If Davila, who is the first player in AFL history to win the MVP award three times, is to be challenged, the Soul’s offense need to be proficient. Coming into the ArenaBowl, the Soul averaged 59.0 points per game. That was good enough for fourth in the league, but quarterback Dan Raudabaugh put up better numbers, in certain categories, than Davila.

In head-to-head competition, Raudabaugh tossed more touchdown passes (14 to 13), passed for more yards (541 to 431), completed more passes (48 to 32) and averaged more yards per game (270.5 to 215.5) through the air. Yet, the Rattlers’ offense is swift, quick, efficient and lethal.

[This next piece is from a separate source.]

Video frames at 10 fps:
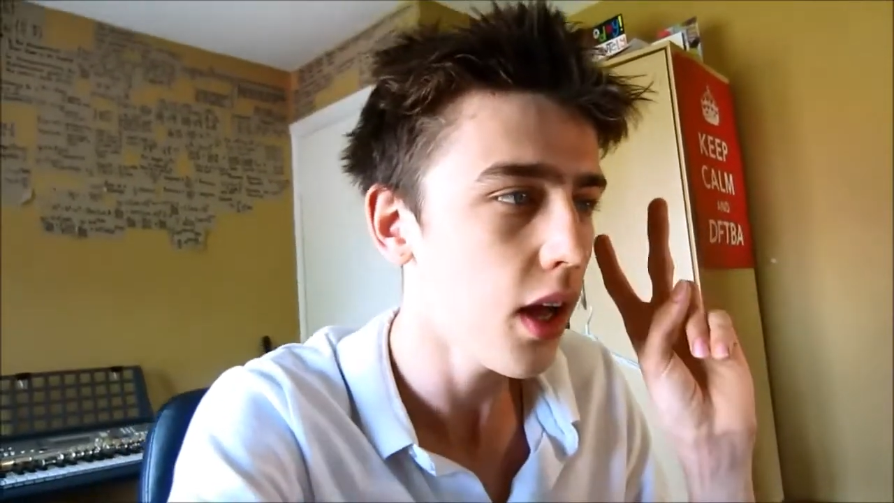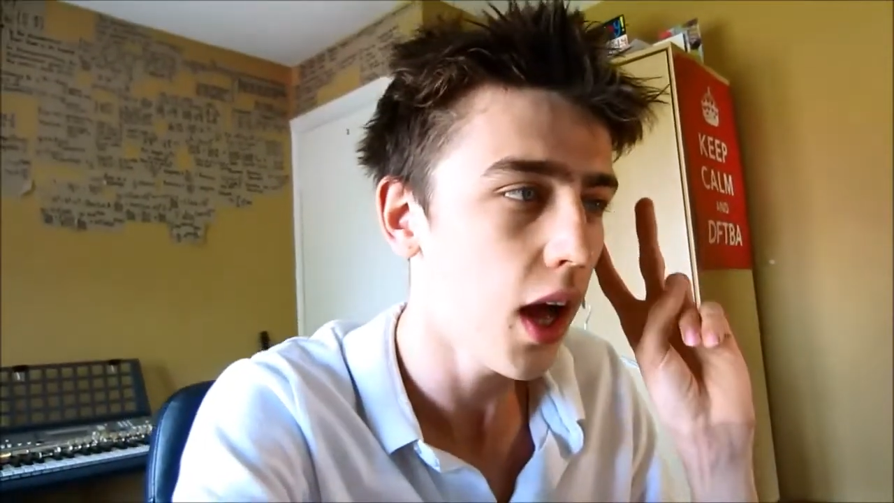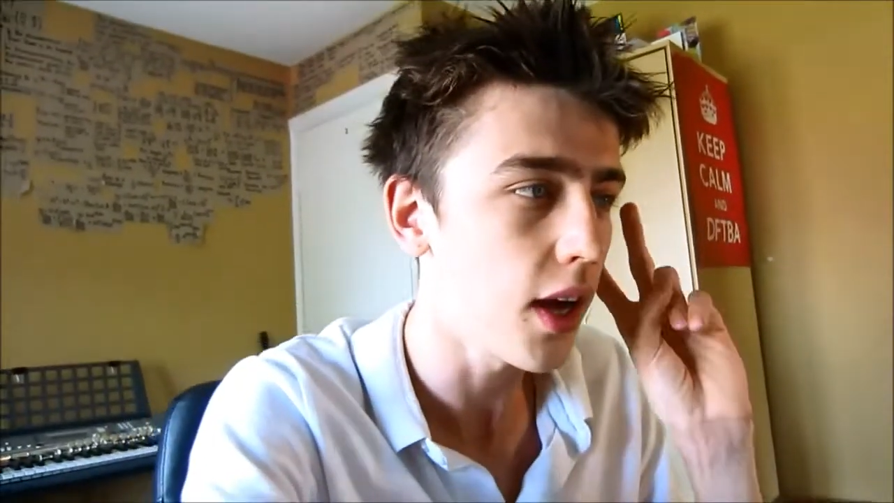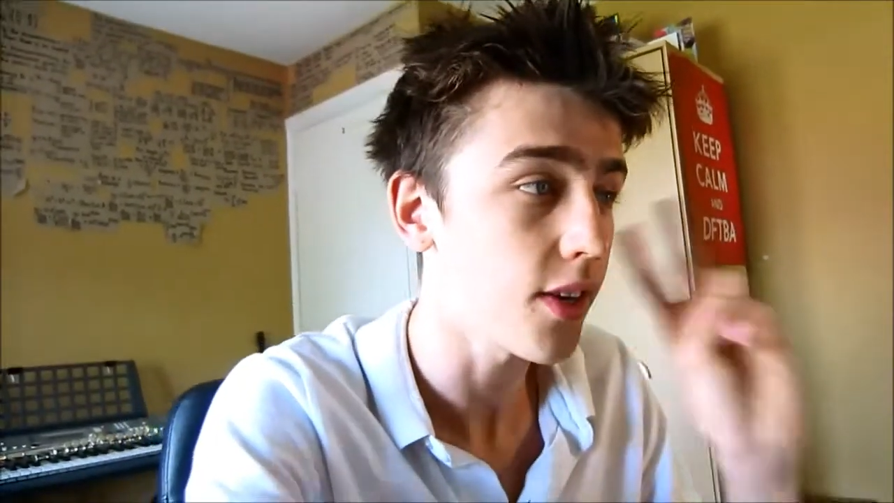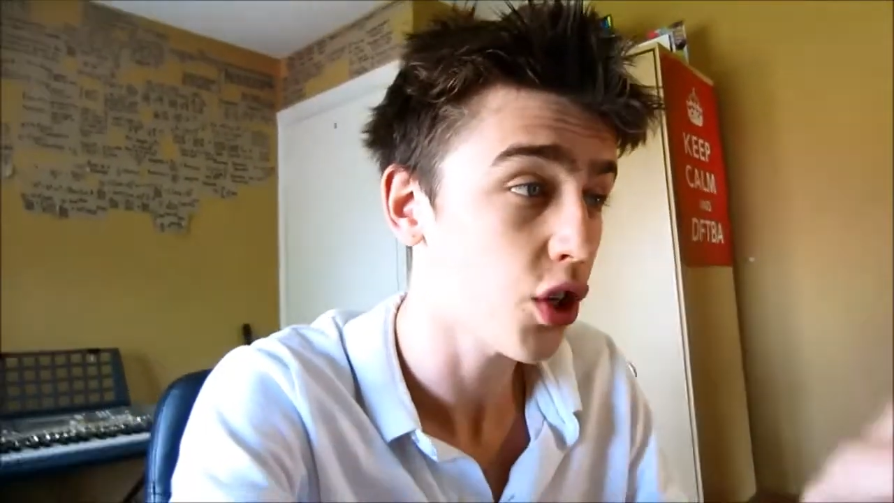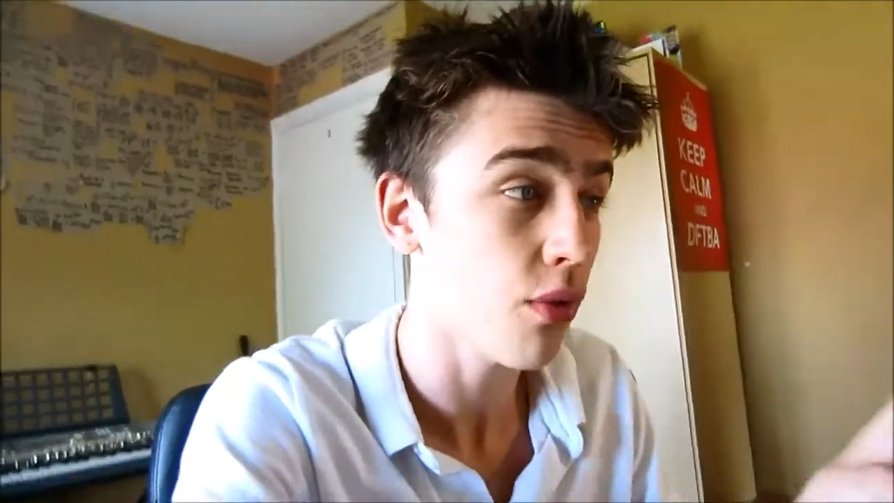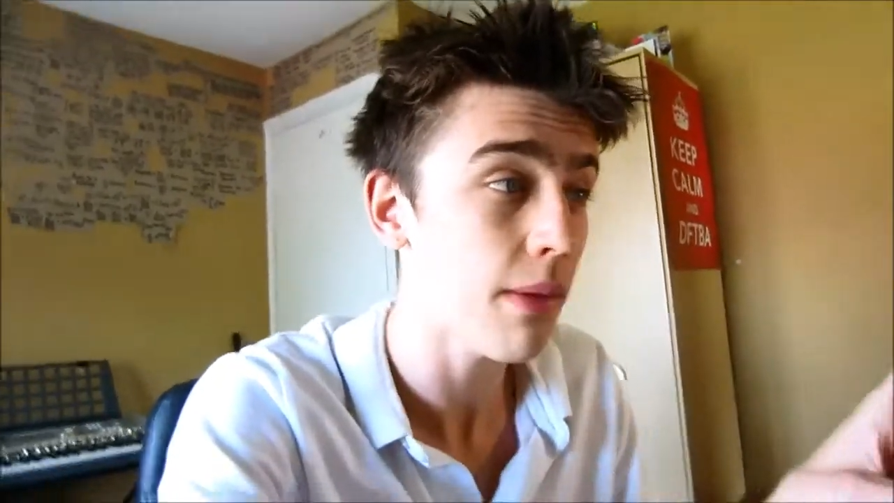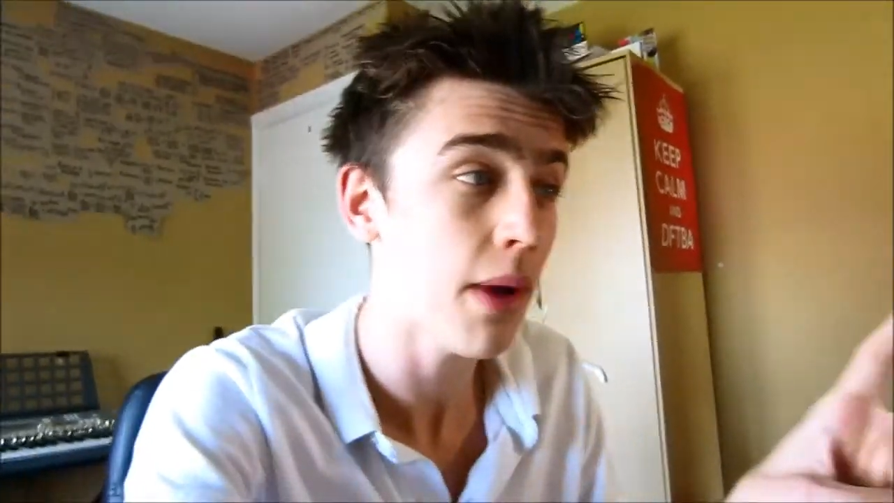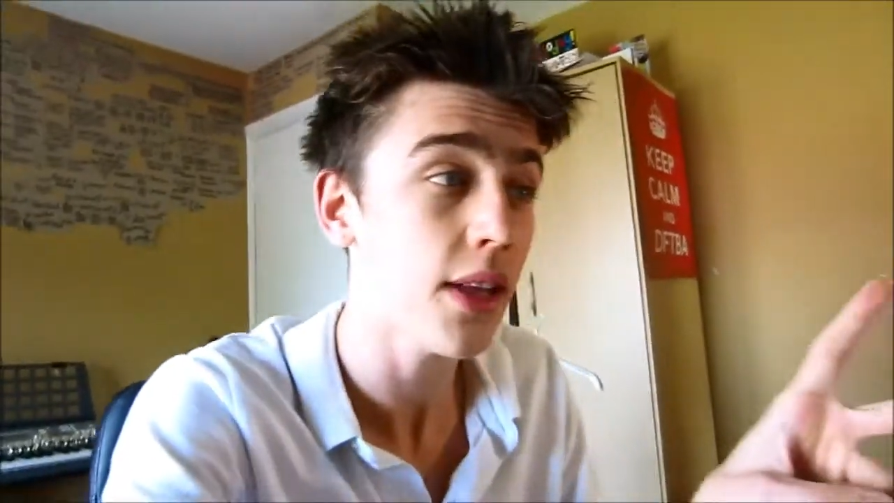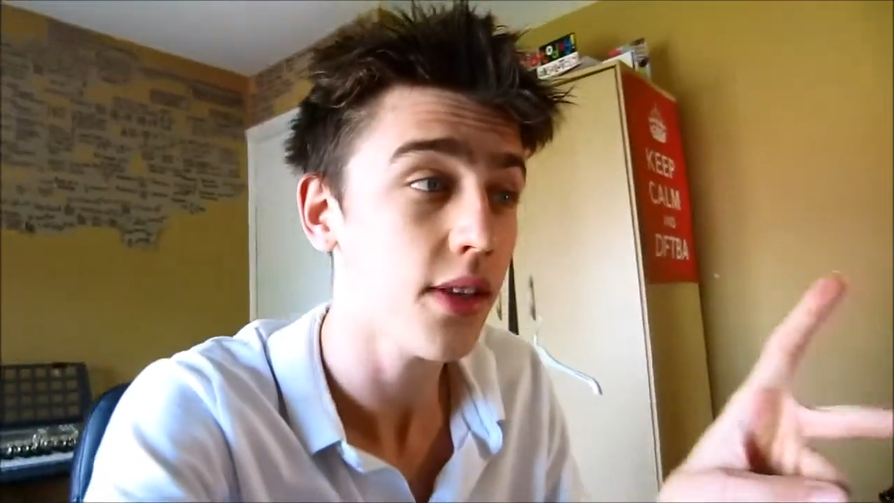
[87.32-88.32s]
Uh, discrete
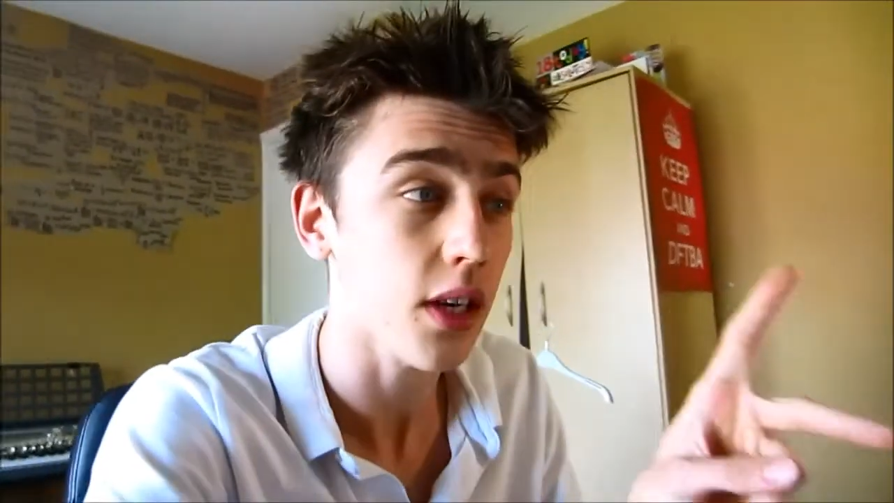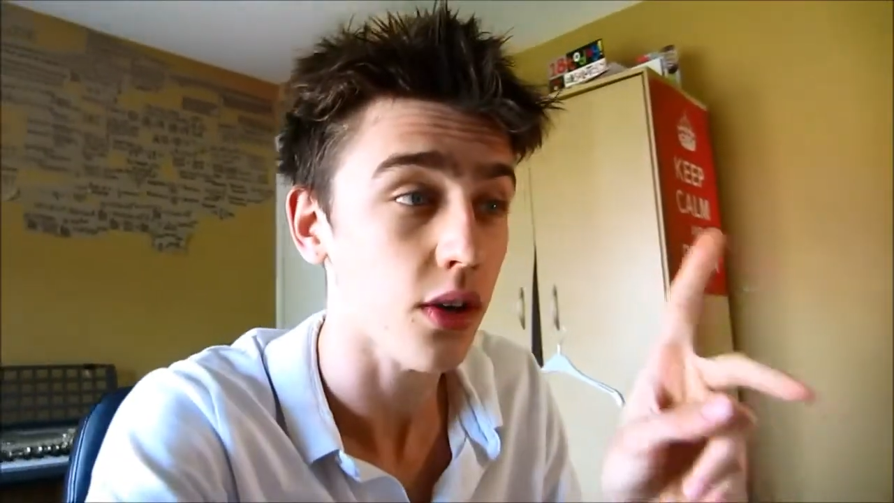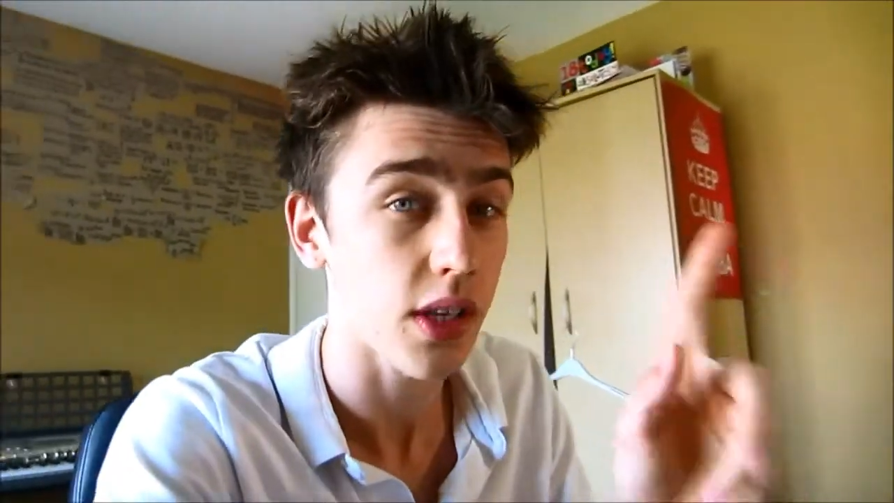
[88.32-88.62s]
maths, I got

“In this league, the quarterback is the most important position,” Davila said. “You have to make decisions quickly, and facing a defense like Philly, that’s the challenge for us. It’s about limiting mistakes. The team which makes fewer mistakes is the team that usually wins.”

Notes
Since the Phoenix Mercury are scheduled for a home game in Talking Stick Arena in downtown Phoenix Friday night, home site for the Rattlers, the title game was switched to home of the NHL's Arizona Coyotes. … Among league leaders this past season for the Soul, Belton was fourth in tackles, Jake Metz led in sacks, Darius Reynolds was sixth in receiving and Jeramie Richardson was second in rushing. … In comparison of QBs, Raudabaugh was second in the league in passing (101 TDs, 63.3 passing percentage) and Davila placed third (110 TD passes, 69.6 passing rating). … This is the third league title meeting between these two teams. The Soul dropped the previous two championship games, 72-54 in 2012 and 48-39 in 2013.